P.S. I'm having a bit of a hard time following the code in your notebook, and it's very tough to tell whether the alignment is correct just by reading it. Any chance you could add some comments to make it easier to follow?


The material on this website is provided for informational purposes only and does not constitute an offer to sell, a solicitation to buy, or a recommendation or endorsement for any security or strategy, nor does it constitute an offer to provide investment advisory services by Quantopian. In addition, the material offers no opinion with respect to the suitability of any security or specific investment. No information contained herein should be regarded as a suggestion to engage in or refrain from any investment-related course of action as none of Quantopian nor any of its affiliates is undertaking to provide investment advice, act as an adviser to any plan or entity subject to the Employee Retirement Income Security Act of 1974, as amended, individual retirement account or individual retirement annuity, or give advice in a fiduciary capacity with respect to the materials presented herein. If you are an individual retirement or other investor, contact your financial advisor or other fiduciary unrelated to Quantopian about whether any given investment idea, strategy, product or service described herein may be appropriate for your circumstances. All investments involve risk, including loss of principal. Quantopian makes no guarantees as to the accuracy or completeness of the views expressed in the website. The views are subject to change, and may have become unreliable for various reasons, including changes in market conditions or economic circumstances.

Thanks Jamie for your help. have 2 goals in mind:

The first one is to create a simple dummy variable that equals 1 if within N days a stock hits an upper boundary and -1 if it hits a lower boundary (similar to the idea explained here in the forum in response to Marco de Lopez Prano's idea), and 0 if it hits neither one. The goal is then to use some ML-Algorithm that can predict this dummy variable. The idea being, that it is easier to predict this variable than the old fashioned idea to predict where the stock is going to be 5 days from now. I am not sure that this can be one in the Algorithm API??

The 2nd goal, is to test a simple idea of selling stocks if they hit an upper/lower boundary, with the goal to test what the boundary should be. I think this would take a lot of time in the Algorithm API, and could be done much faster with a few loops in Notebook.

Does this make sense or do you think there is an easier way to do this. I will edit the code to make it more readable.

I'm mostly wondering what pipeline is needed for if you are using prices to get the minute pricing data. Are you only using it to get the list of assets in a universe (like the QTU)? If so, I'd recommend just running an empty pipeline (no columns) to get the QTU assets and then pass each of those to prices to get a dataframe of minute pricing for each asset. You would then have to get the subset of those results according to the QTU constituents each day.

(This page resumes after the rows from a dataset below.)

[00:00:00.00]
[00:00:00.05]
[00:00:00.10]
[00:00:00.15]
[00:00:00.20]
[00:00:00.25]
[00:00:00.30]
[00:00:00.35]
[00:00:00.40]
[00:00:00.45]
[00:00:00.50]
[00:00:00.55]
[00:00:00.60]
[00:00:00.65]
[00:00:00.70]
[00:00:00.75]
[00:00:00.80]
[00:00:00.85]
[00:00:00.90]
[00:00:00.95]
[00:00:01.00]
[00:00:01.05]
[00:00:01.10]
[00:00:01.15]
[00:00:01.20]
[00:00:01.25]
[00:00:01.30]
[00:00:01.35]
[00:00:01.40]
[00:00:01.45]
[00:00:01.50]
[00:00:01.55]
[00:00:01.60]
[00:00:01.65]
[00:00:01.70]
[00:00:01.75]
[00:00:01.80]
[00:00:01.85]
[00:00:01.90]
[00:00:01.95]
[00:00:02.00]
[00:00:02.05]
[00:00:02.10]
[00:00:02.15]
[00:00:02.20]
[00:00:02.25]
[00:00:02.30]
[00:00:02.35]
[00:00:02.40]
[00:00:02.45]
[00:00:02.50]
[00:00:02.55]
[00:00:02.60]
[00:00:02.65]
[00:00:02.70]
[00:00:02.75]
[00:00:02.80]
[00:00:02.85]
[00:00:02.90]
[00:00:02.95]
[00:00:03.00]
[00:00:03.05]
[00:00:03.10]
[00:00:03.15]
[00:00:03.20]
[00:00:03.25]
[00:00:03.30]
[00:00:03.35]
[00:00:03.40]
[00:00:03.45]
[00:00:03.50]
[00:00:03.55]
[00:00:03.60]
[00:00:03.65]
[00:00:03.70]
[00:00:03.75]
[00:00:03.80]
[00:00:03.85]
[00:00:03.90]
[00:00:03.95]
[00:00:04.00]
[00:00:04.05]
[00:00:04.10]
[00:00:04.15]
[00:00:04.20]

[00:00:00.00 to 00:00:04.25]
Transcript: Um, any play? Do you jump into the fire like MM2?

One issue with the technique you are using here is that prices returns pricing data adjusted as of the end_date of the query. If you only collect prices one month at a time, you will see jumps in pricing any time there is a split. Have you considered using returns instead of pricing data to avoid this issue? It might make things easier.

I need the pipeline to add all of my explanatory variables for the ML-algorithm (right now, the pipeline is empty just to keep things simple).

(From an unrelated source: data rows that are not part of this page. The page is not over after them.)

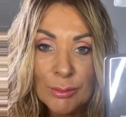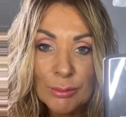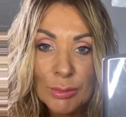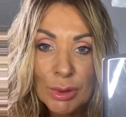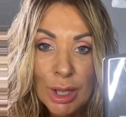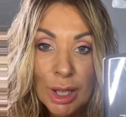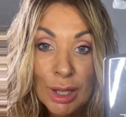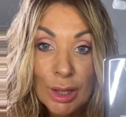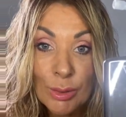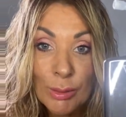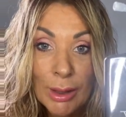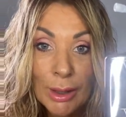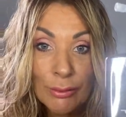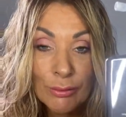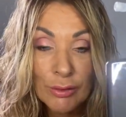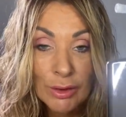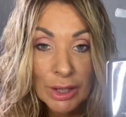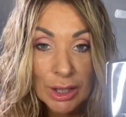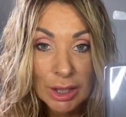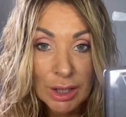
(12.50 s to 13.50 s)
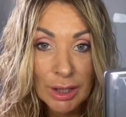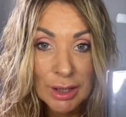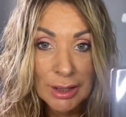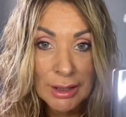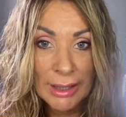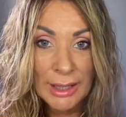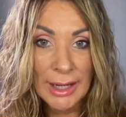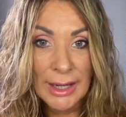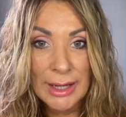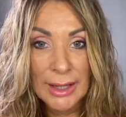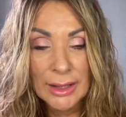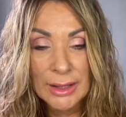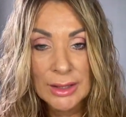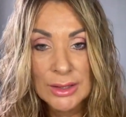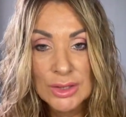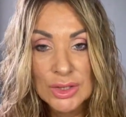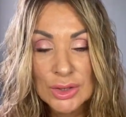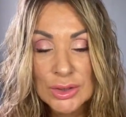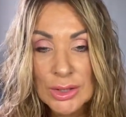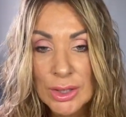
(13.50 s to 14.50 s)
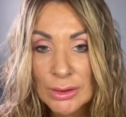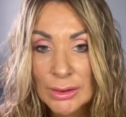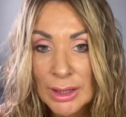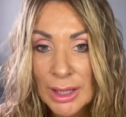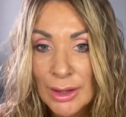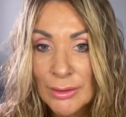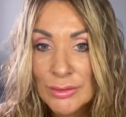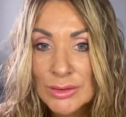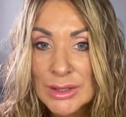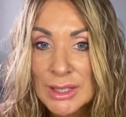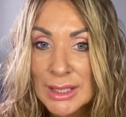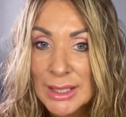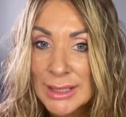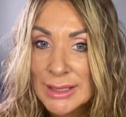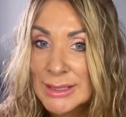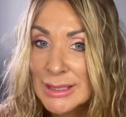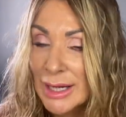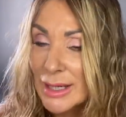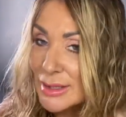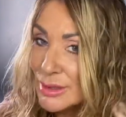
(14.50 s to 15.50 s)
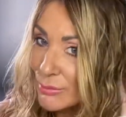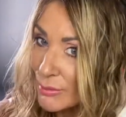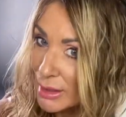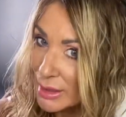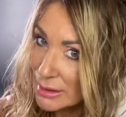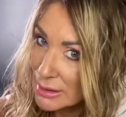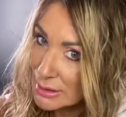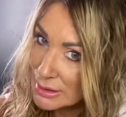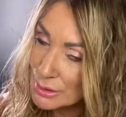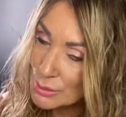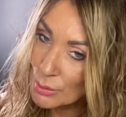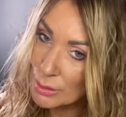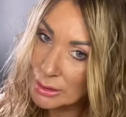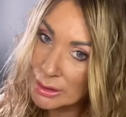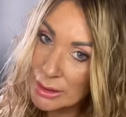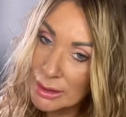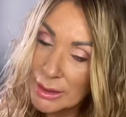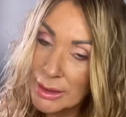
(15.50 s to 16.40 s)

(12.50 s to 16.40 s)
Colour Wow for curly hair because you don't have to heat activate this one.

I see your point regarding the adjustment of prices. My holding period is usually only 1 day, so I thought that should not be a problem, but you are right, it might be just as easy to use returns at the minute level. I will change that accordingly.

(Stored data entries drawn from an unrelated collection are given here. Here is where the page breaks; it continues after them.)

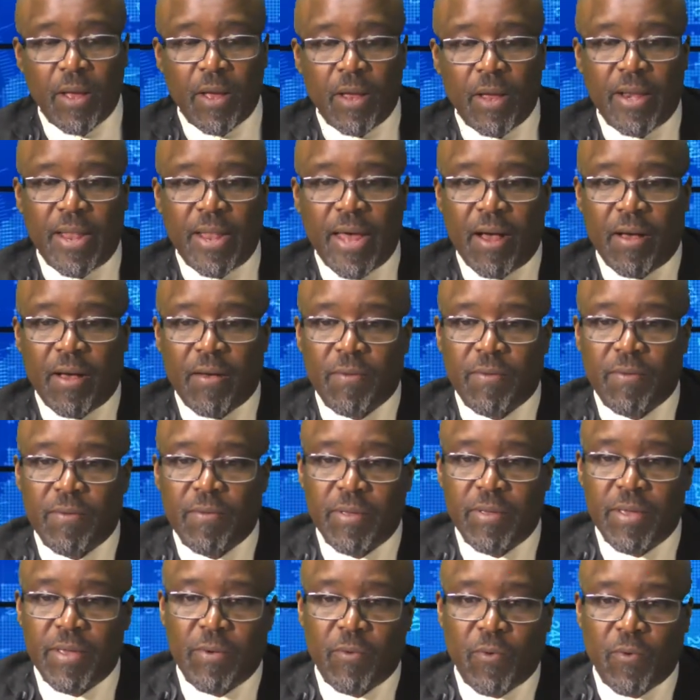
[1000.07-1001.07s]
Now,
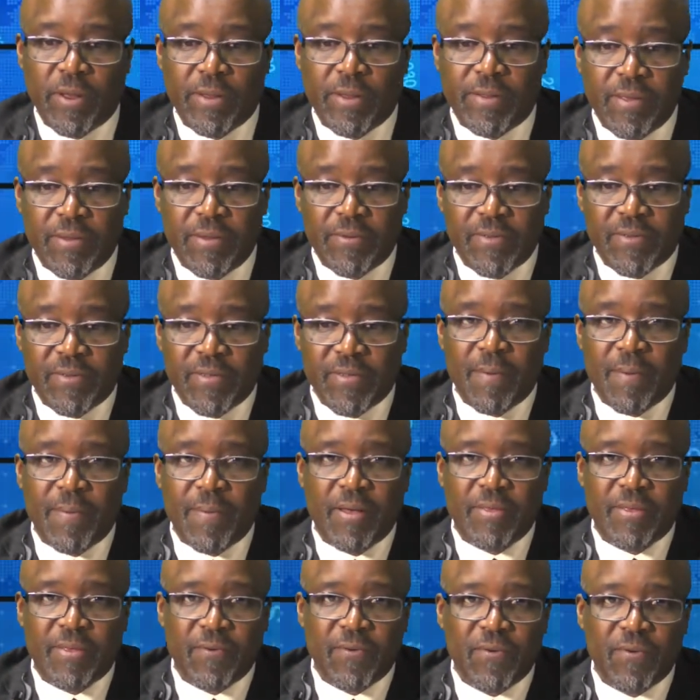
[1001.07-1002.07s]
what's interesting
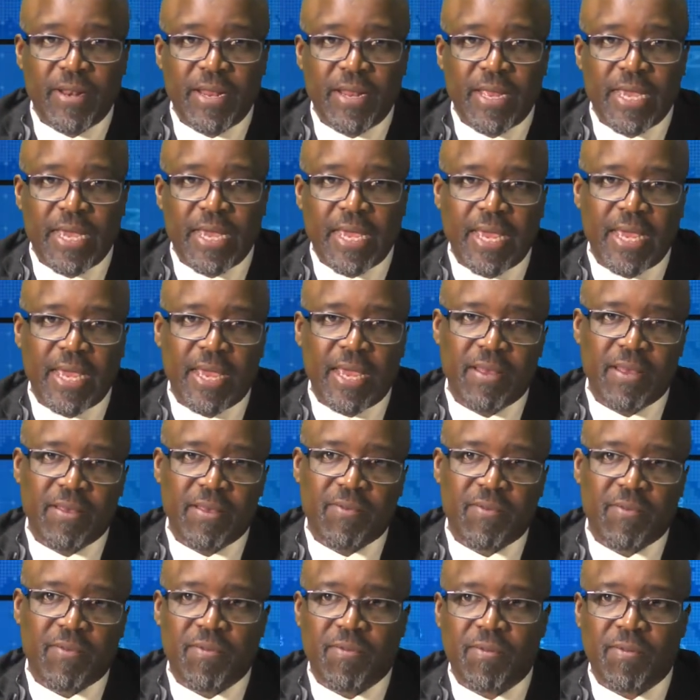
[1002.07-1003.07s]
about the ruling
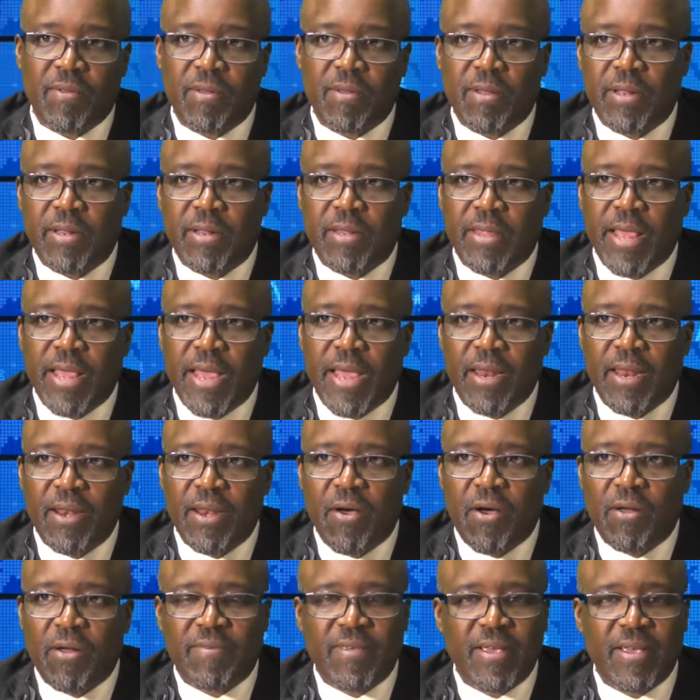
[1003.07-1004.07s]
is they did
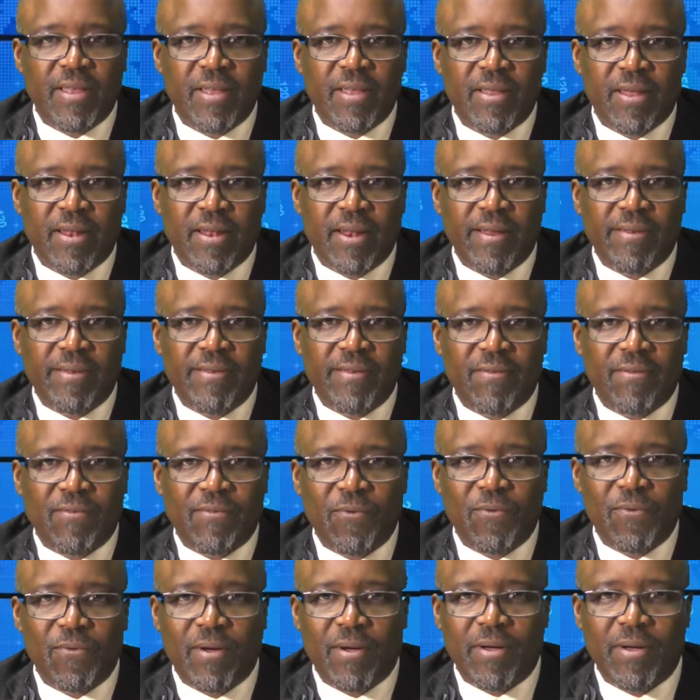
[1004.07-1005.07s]
not say that the elections
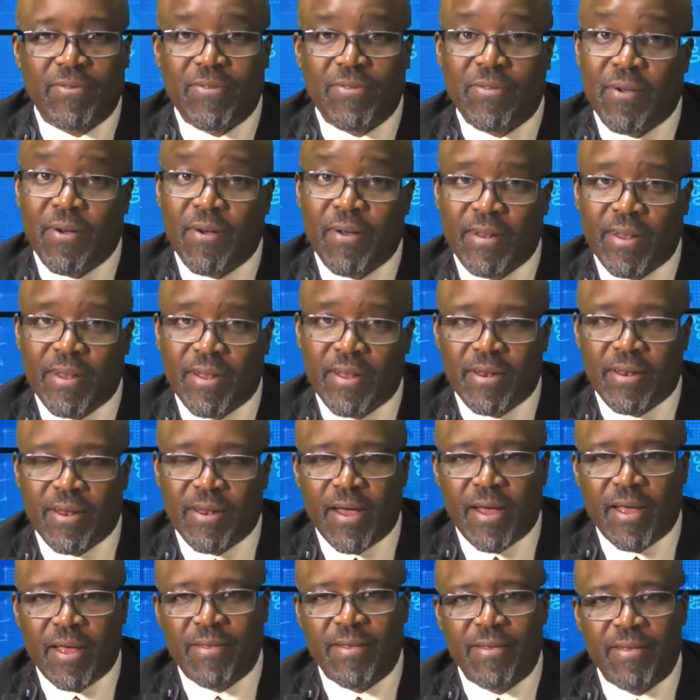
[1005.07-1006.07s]
were stolen,
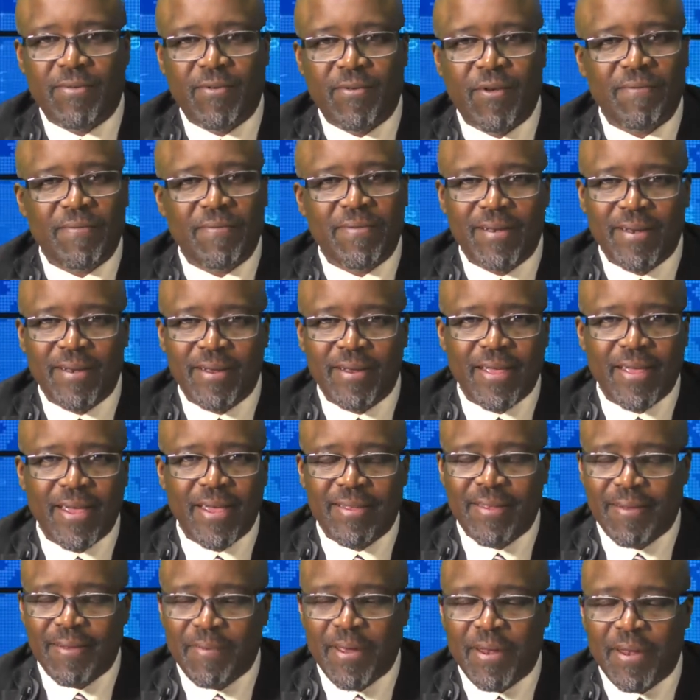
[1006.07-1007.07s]
as is often the
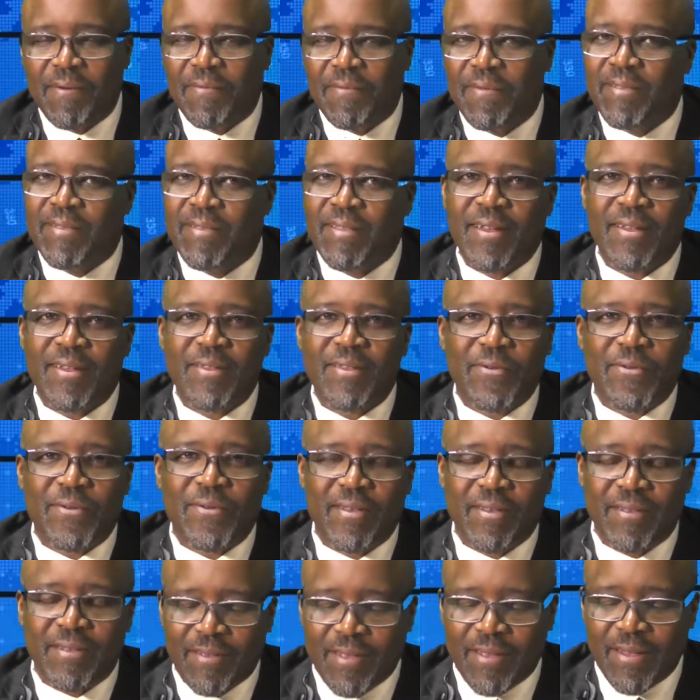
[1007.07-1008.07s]
case in many of these
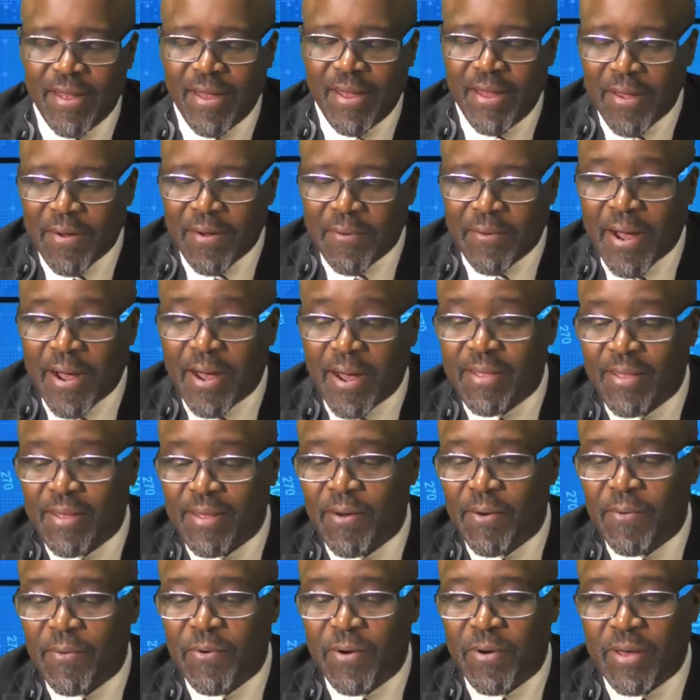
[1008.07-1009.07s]
countries.
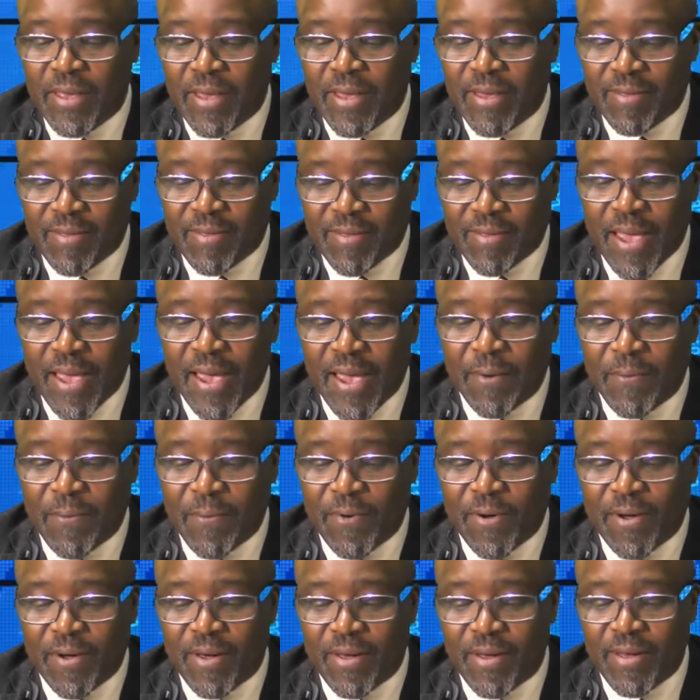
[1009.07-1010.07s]
Rather, what they said
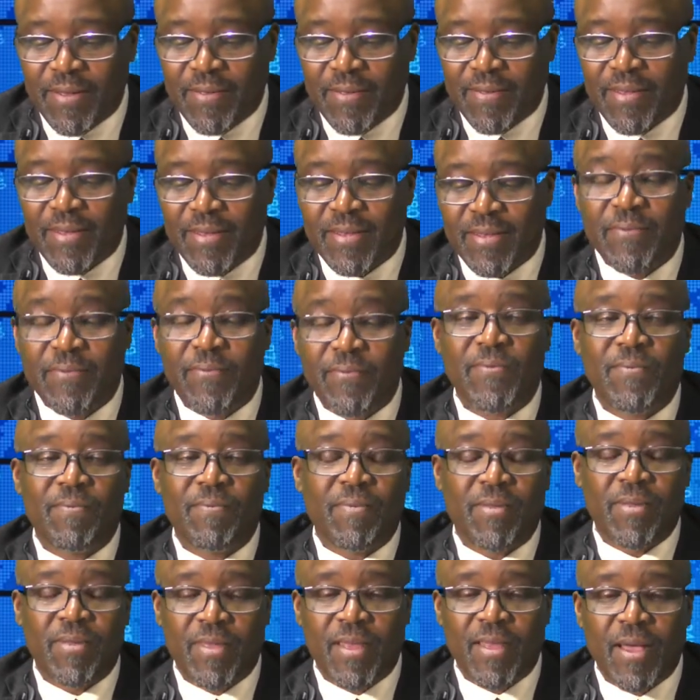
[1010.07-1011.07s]
was
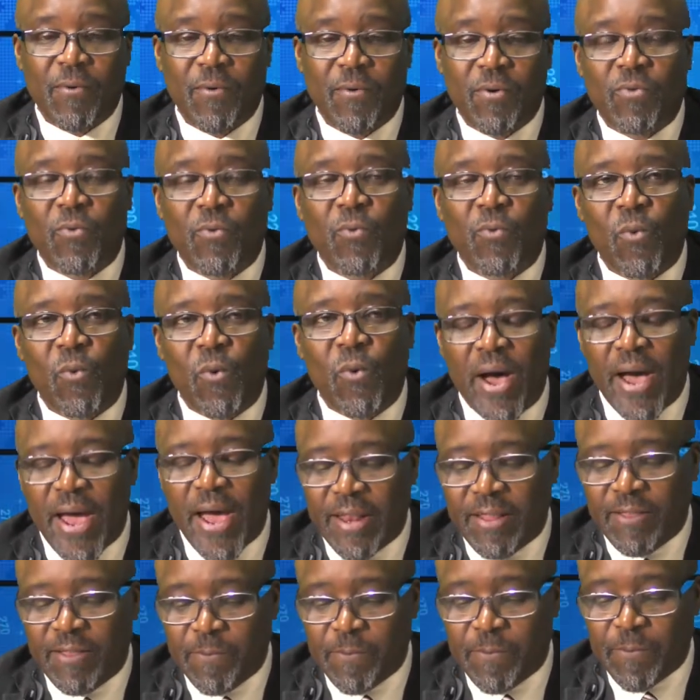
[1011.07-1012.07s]
there was
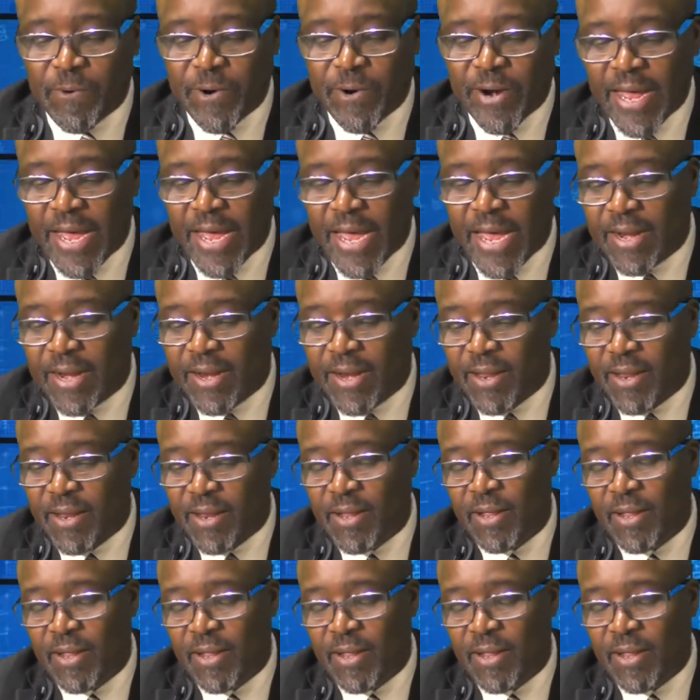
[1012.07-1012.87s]
widespread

My main goal is like I said, to to develop minute return data for 1 day, and then use the pipeline to create a dataframe that will allow me to run an ML algorithm on it.

The 2nd goal is to test optimal lower upper boundaries for a stop loss or limit strategy (this is doable in the algo api I guess, it just seems easier to run a loop inside of the notebook).

I looked into this and I do not think it is possible to pull the returns directly without the prices, is it? I can obviously pull daily returns but not minute returns correct?